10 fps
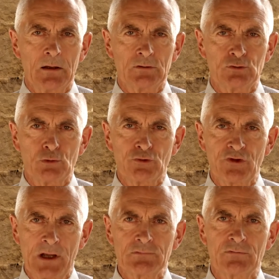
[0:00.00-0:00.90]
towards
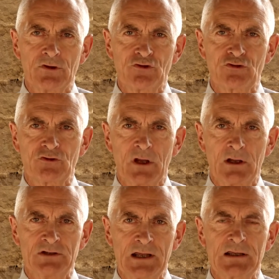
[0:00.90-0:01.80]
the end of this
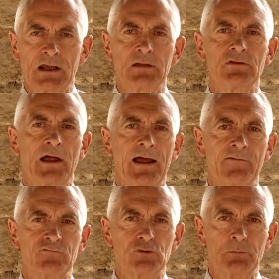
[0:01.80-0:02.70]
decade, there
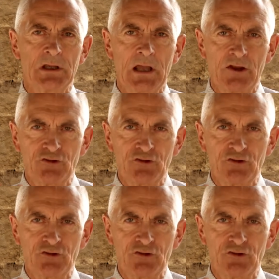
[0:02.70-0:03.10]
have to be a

____________

**What you have to do**: Repeat the records verbatim, excluding pictures.

**Exercise result**:
10 fps
[0:00.00-0:00.90]
towards
[0:00.90-0:01.80]
the end of this
[0:01.80-0:02.70]
decade, there
[0:02.70-0:03.10]
have to be a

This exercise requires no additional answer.